→ **Work item**: Set down the listing exactly as given, minus images.
════════════════
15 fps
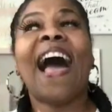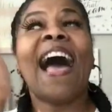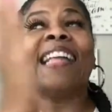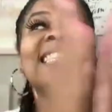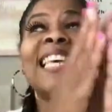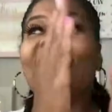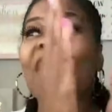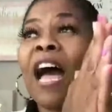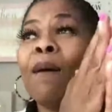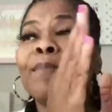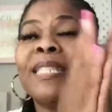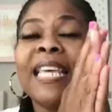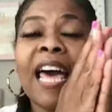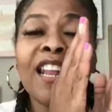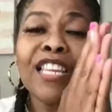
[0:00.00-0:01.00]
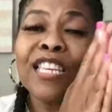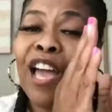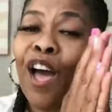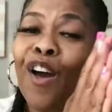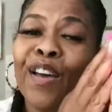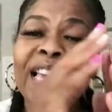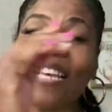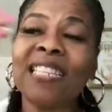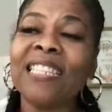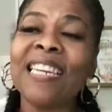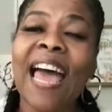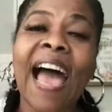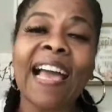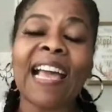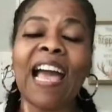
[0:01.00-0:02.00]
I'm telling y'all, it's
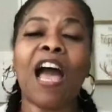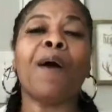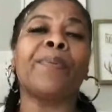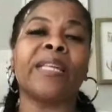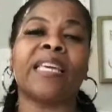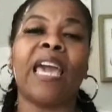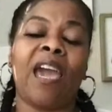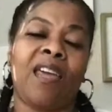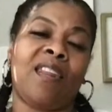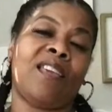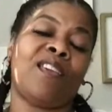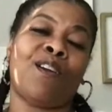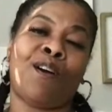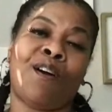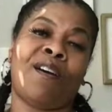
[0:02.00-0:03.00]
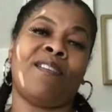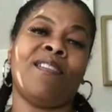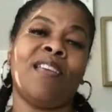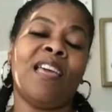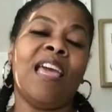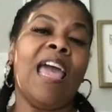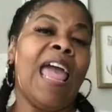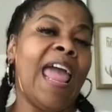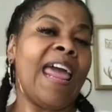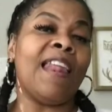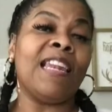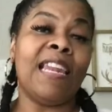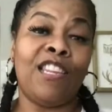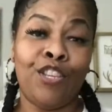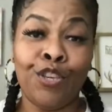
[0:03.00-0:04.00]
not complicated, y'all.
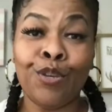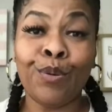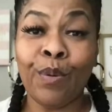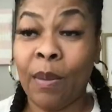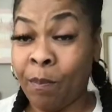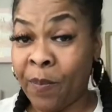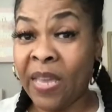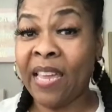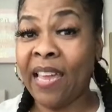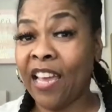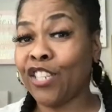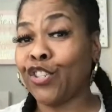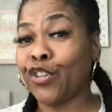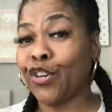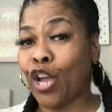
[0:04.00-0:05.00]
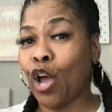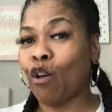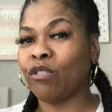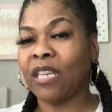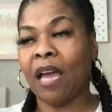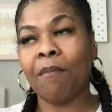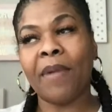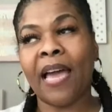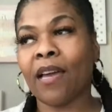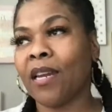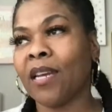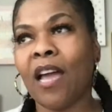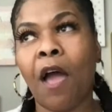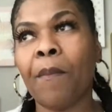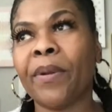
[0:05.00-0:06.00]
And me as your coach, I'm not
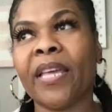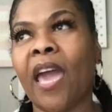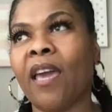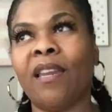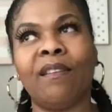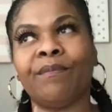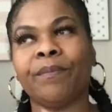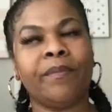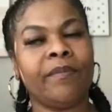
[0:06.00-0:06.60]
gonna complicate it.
════════════════
→ **Expected answer**:
15 fps
[0:00.00-0:01.00]
[0:01.00-0:02.00]
I'm telling y'all, it's
[0:02.00-0:03.00]
[0:03.00-0:04.00]
not complicated, y'all.
[0:04.00-0:05.00]
[0:05.00-0:06.00]
And me as your coach, I'm not
[0:06.00-0:06.60]
gonna complicate it.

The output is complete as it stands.